Test out running a few dictionaries through this tool #8

waldoj · 2015-09-23T19:54:06Z

Just see what happens.

waldoj · 2015-10-09T01:48:43Z

I've got an instance of this running on an EC2 Micro, ready to step through a corpus of documents.

waldoj · 2015-10-09T02:11:11Z

I started ingesting the Florida and Virginia dictionaries, but on 1,009 of 155,097 (155,097 what, I don't know), it died with this error:

/var/lib/gems/1.9.1/gems/treat-2.1.0/lib/treat/core/dsl.rb:17:in `method_missing': undefined method `value' for nil:NilClass (NoMethodError)
    from /home/ubuntu/synonyms/Build From Corpus/lib/parse_corpus.rb:42:in `build_word_arcs'
    from /home/ubuntu/synonyms/Build From Corpus/lib/build_dict.rb:36:in `block in perform_step_one'
    from /home/ubuntu/synonyms/Build From Corpus/lib/build_dict.rb:15:in `each'
    from /home/ubuntu/synonyms/Build From Corpus/lib/build_dict.rb:15:in `perform_step_one'
    from ./build_dict.rb:33:in `<main>'

My guess is that there's a data error, but without knowing what the 155,097 represents, it's tough to know where to check. The file in question is 7,359 lines, 2,106,973 bytes, 2,070,718 characters, and 305,621 words. Looking through build_dict.rb, I see that the count is these_words.length, and these_words is created like such:

these_words = read_and_clean_file(file, stops)

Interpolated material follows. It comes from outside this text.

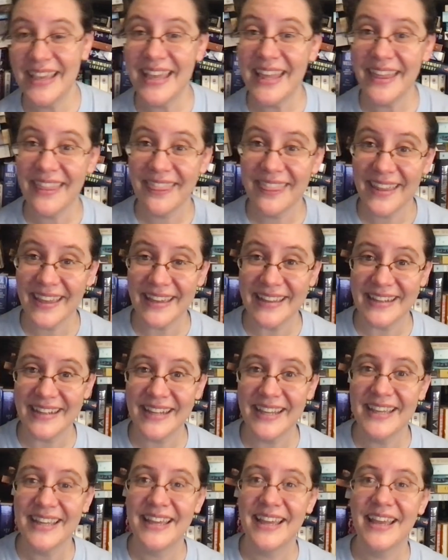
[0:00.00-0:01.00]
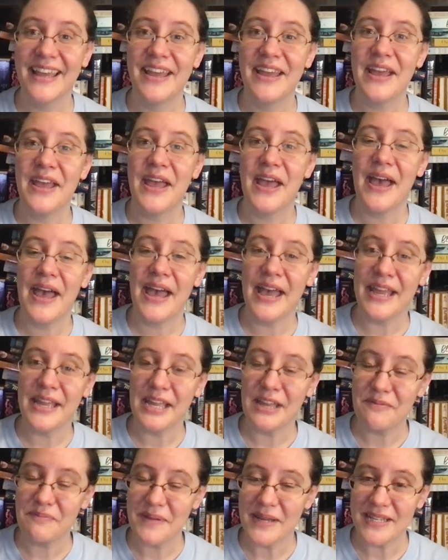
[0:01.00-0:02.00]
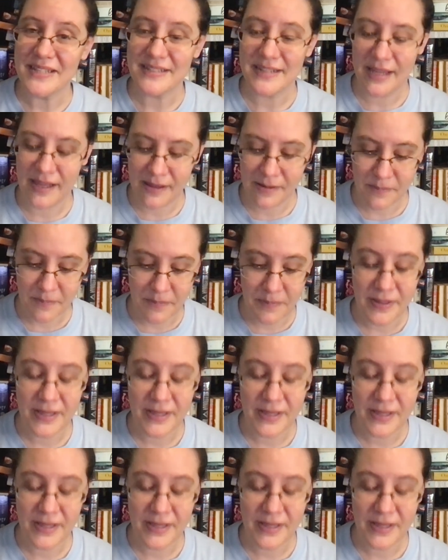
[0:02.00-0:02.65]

And then I have picked up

I think it's a word count. My guess is that it's using a different method of counting words than wc.

waldoj · 2015-10-09T02:13:55Z

I tried uncommenting words = reject_non_utf8(words) in lib/parse_corpus.rb, in case that might help, but it didn't do any good.

waldoj · 2015-10-09T15:41:42Z

I switched from TSV to CSV, in case there was some kind of encoding problem, but it still crashed. So I'll have to dive into the code. (Keeping in mind that I don't know Ruby.)

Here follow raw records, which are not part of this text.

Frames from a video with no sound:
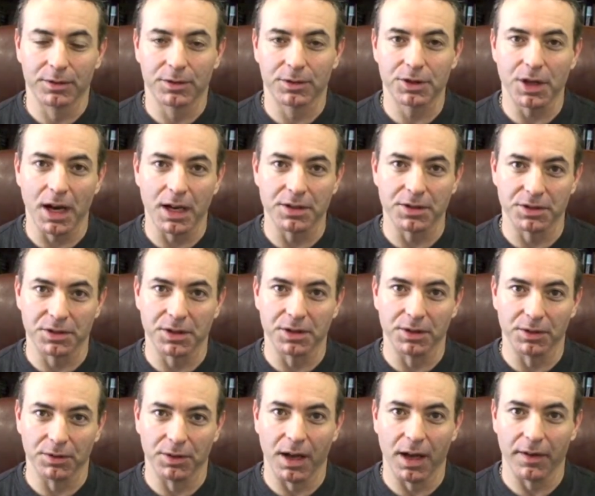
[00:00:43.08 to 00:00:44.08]
changes in
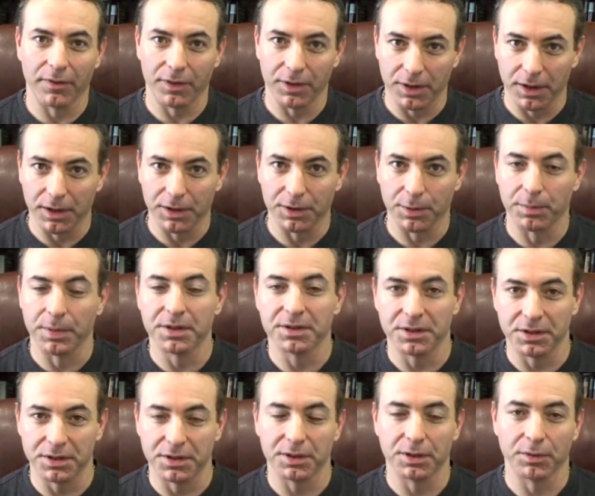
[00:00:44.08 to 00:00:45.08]
your life and your
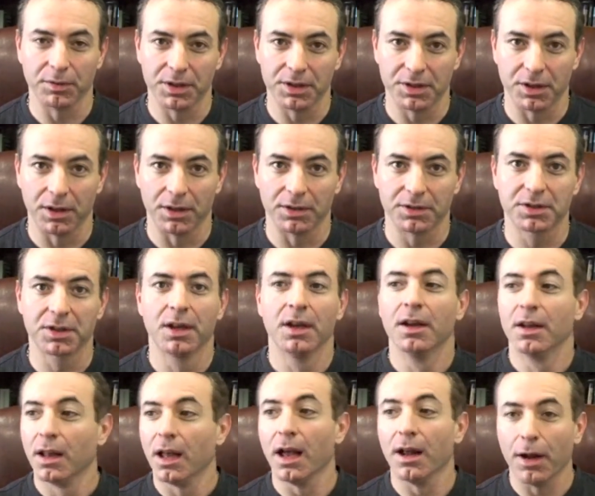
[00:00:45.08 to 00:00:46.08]
business and your results,
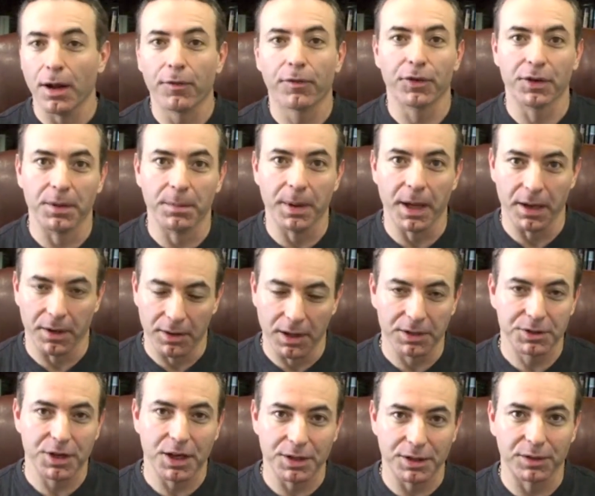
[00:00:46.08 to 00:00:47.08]
and for the better,
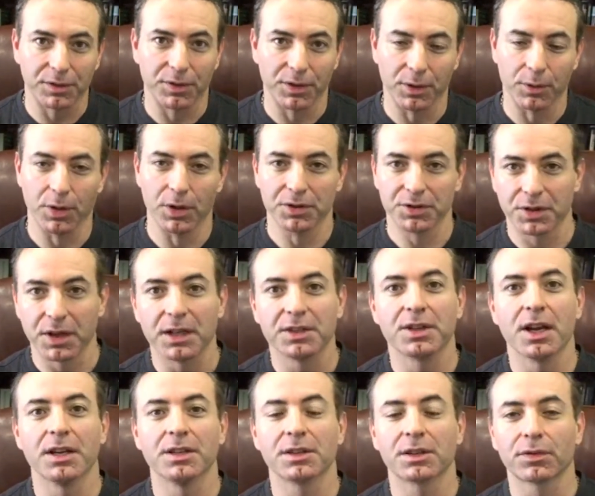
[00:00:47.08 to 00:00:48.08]
not changes for the worse. Okay,
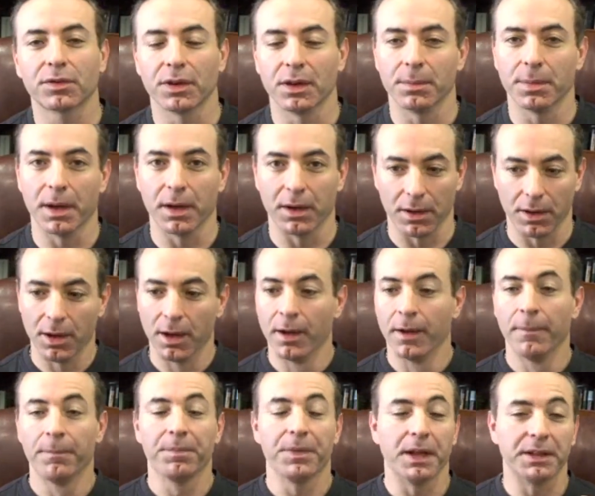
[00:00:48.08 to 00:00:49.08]
changes for the better.
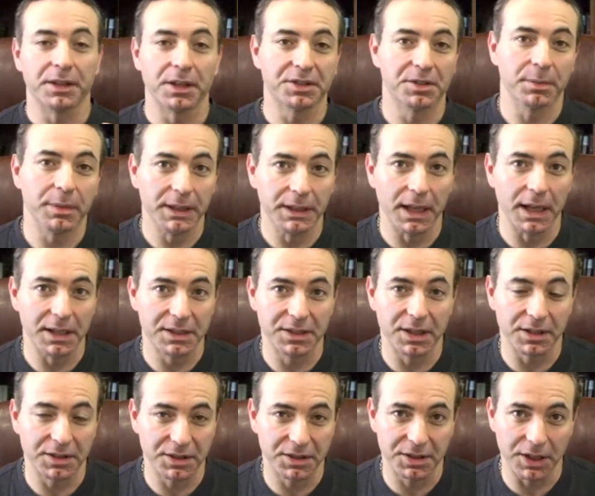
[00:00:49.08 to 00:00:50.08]
That doesn't mean that it's
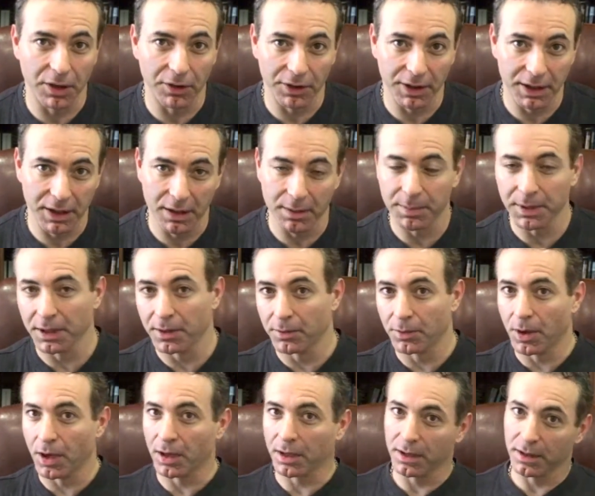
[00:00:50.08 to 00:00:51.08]
necessarily going to be a
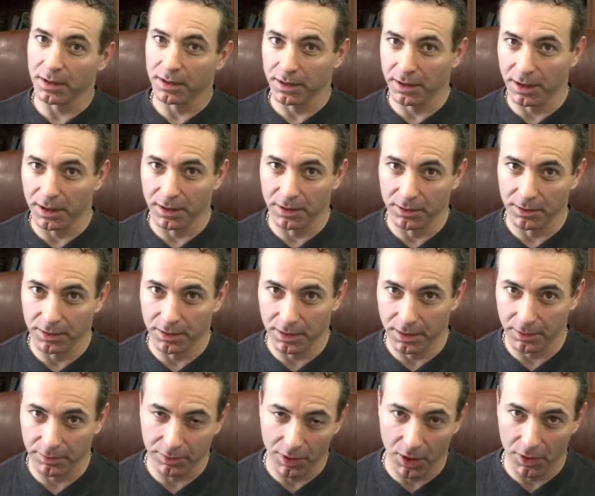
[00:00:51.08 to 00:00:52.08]
walk,
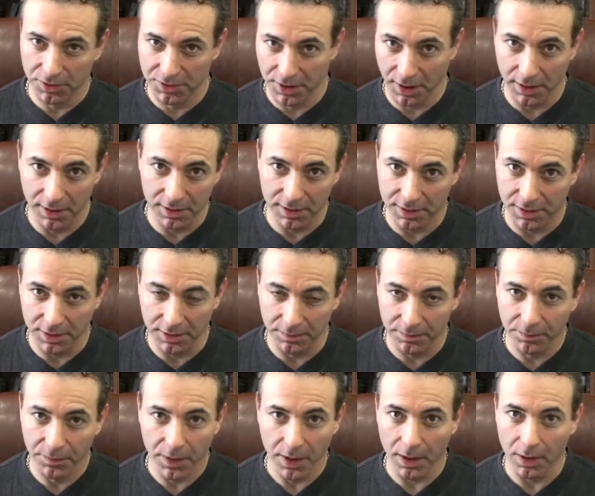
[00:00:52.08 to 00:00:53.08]
of roses and
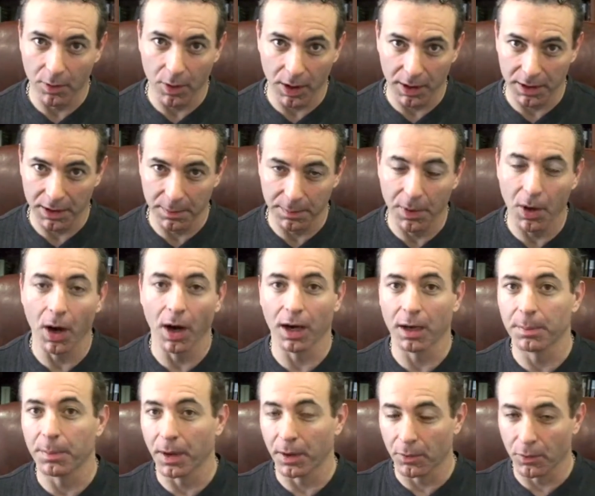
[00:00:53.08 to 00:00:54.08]
a walk in the
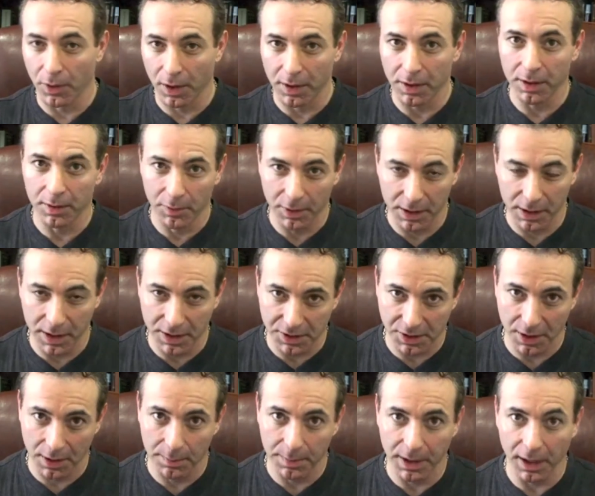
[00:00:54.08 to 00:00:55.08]
park. But what it is
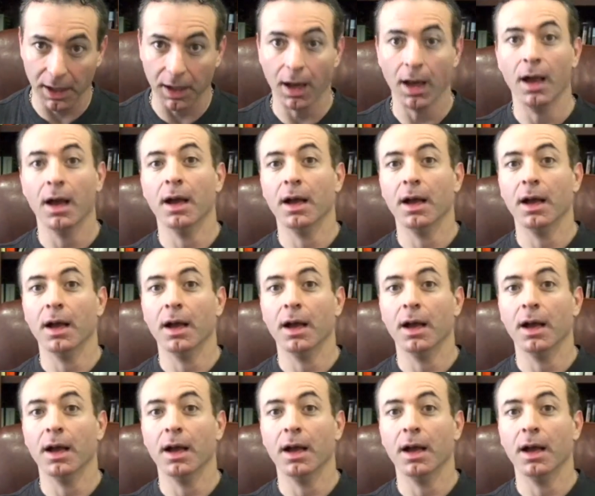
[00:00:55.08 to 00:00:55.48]
going to be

waldoj · 2015-10-09T15:53:00Z

OK, so it looks like arc.words isn't being populated fully, so there is no .value function.

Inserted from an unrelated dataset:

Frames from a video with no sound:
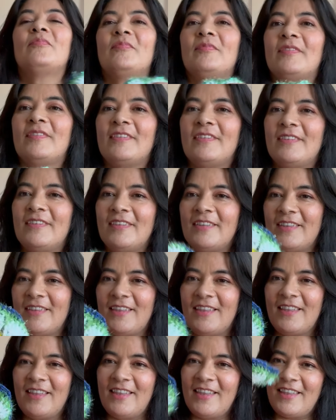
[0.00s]

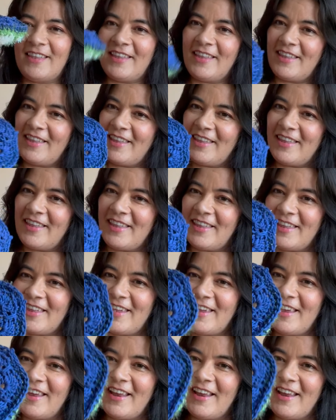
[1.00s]
Nothing is said.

waldoj · 2015-10-09T16:35:18Z

I've observed the bug in action, although not the cause of it. build_word_arcs() is expecting a series of three-value arrays (e.g., [Word (23914420), Word (24491240), Word (24910340)]), and when it encounters one that is missing a value (e.g., [Word (25551560), Word (26401100)]), it dies because of the null value. Presumably there are two potential solutions: skip any array that is missing a value, or solve the underlying problem.

waldoj · 2015-10-09T16:37:03Z

I enabled the display of the actual words, plus the array values:

Parsing => ../State Dictionaries/Virginia.csv   [1 of 2]    [301 of 203513]
["longterm", "care", "services"]
[Word (38749800), Word (39138840), Word (39556040)]
Parsing => ../State Dictionaries/Virginia.csv   [1 of 2]    [302 of 203513]
["care", "services", "when"]
[Word (40214040), Word (41047380)]

I'm not sure what's going on here, but somehow ["care", "services", "when"] is being turned into a two-entry array, instead of a three-entry array.

waldoj · 2015-10-09T16:42:43Z

I dialed up the verbosity a bit, and got this:

Parsing => ../State Dictionaries/Virginia.csv   [1 of 2]    [301 of 203513]
["longterm", "care", "services"]
Fragment (37437360)  --- "longterm care services"  ---  {:tag_set=>:penn}   --- [] 
Parsing => ../State Dictionaries/Virginia.csv   [1 of 2]    [302 of 203513]
["care", "services", "when"]
Fragment (38526020)  --- "care services (WRB when)"  ---  {:tag_set=>:penn}   --- []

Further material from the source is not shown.